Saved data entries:
·····

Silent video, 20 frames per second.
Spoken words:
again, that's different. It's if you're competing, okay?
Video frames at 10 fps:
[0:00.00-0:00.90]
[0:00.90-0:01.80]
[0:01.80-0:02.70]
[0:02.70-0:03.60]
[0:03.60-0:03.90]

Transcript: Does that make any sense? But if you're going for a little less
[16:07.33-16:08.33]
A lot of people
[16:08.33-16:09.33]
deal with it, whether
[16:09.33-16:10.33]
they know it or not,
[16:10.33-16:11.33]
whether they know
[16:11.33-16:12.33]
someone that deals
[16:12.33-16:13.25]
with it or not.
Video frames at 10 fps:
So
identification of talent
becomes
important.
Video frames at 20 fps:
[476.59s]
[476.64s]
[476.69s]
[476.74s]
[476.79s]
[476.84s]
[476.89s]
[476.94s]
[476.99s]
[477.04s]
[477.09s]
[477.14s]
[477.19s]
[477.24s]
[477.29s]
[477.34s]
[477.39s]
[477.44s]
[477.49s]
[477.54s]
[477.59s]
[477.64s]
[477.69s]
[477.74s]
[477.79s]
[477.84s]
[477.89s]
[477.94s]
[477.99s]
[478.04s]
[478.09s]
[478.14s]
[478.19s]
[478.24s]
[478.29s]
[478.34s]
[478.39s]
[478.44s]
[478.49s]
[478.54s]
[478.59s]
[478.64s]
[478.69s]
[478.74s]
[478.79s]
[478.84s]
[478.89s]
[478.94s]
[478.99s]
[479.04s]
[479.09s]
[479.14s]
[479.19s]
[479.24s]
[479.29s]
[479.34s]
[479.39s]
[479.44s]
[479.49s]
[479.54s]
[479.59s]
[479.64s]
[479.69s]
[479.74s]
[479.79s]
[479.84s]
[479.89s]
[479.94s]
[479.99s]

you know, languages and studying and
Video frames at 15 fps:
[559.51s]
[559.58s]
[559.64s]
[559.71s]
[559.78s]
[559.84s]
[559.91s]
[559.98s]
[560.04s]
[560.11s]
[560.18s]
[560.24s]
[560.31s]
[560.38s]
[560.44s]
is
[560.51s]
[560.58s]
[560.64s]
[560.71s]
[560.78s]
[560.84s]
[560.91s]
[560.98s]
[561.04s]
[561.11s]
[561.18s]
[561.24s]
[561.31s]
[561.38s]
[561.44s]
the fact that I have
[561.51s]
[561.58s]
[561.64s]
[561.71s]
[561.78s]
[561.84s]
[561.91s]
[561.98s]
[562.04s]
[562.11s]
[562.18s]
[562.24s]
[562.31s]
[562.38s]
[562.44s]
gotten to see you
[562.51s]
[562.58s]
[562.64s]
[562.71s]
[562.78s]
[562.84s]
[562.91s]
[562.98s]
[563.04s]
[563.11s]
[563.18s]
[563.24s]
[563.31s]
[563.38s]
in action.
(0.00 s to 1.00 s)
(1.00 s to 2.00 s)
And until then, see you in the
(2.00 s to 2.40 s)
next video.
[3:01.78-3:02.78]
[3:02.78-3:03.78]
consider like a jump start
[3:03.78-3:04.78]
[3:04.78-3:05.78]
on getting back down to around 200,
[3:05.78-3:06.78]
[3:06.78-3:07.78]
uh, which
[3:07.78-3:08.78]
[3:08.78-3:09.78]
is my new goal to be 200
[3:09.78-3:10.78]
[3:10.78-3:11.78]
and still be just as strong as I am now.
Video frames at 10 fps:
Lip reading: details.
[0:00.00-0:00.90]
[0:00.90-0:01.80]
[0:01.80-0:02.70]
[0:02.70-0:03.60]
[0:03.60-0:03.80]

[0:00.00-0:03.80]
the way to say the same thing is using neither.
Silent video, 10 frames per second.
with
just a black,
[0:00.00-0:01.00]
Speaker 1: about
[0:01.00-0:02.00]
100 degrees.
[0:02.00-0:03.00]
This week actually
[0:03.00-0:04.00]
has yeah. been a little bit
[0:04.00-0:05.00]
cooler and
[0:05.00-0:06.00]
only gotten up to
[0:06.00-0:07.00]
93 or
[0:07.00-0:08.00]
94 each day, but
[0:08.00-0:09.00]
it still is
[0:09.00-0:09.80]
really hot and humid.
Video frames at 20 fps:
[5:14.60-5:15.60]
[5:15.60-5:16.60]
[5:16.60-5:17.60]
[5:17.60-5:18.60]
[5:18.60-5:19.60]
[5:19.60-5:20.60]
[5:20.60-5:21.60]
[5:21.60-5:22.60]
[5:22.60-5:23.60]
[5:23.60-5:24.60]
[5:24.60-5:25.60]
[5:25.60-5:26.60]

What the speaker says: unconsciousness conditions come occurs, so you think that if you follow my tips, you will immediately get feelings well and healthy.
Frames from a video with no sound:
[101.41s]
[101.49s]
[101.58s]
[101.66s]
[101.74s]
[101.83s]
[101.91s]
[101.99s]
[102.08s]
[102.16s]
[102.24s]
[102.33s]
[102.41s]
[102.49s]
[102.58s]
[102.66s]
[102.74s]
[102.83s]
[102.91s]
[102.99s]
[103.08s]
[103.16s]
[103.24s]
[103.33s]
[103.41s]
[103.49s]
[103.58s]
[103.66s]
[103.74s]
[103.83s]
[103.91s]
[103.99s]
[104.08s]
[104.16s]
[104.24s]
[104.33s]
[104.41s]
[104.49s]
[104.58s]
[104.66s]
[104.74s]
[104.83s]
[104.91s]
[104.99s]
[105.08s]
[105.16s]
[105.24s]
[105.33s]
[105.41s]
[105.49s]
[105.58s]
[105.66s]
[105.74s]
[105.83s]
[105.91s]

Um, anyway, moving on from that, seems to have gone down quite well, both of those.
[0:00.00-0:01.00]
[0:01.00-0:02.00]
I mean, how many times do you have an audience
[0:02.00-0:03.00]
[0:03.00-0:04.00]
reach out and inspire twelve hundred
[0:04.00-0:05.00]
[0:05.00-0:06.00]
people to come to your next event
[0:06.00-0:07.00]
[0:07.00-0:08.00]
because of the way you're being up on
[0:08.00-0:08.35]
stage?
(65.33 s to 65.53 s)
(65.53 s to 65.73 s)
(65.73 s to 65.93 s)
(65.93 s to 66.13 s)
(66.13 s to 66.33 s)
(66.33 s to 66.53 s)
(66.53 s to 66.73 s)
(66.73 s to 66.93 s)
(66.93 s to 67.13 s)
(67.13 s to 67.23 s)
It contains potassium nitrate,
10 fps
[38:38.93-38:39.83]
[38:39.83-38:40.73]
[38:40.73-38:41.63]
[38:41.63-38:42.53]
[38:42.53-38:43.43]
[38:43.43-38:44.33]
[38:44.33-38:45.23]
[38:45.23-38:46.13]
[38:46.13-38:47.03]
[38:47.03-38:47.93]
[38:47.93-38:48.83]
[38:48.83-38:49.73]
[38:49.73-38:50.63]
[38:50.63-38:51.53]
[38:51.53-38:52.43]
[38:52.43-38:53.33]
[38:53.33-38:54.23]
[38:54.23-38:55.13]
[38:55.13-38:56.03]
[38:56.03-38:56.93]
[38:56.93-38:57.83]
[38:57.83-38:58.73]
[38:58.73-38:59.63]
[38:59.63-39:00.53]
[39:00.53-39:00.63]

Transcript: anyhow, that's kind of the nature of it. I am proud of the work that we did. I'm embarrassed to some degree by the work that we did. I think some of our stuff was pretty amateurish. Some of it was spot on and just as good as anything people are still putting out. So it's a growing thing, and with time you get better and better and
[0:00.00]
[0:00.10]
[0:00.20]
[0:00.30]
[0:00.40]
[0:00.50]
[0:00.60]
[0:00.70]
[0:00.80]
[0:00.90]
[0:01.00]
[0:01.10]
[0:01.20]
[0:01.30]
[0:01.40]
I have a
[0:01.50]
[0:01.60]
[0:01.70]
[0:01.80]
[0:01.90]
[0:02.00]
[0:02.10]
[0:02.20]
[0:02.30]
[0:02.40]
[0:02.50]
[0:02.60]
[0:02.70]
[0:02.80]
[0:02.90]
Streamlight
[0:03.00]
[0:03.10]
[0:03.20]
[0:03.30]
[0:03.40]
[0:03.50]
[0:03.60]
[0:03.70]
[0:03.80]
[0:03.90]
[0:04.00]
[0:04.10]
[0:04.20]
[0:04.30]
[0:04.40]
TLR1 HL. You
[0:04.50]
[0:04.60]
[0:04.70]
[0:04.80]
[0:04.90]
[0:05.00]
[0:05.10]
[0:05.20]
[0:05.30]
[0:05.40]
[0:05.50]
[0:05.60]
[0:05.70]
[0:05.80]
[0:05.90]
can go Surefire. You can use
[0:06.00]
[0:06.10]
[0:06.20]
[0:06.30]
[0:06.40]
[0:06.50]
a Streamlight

·····

:: Assignment ::
Please copy only the lines between the first line of the entries and the line with "[0:03.60-0:03.90]", keeping those two end lines as well, exactly as written.

:: Answer box ::
Silent video, 20 frames per second.
Spoken words:
again, that's different. It's if you're competing, okay?
Video frames at 10 fps:
[0:00.00-0:00.90]
[0:00.90-0:01.80]
[0:01.80-0:02.70]
[0:02.70-0:03.60]
[0:03.60-0:03.90]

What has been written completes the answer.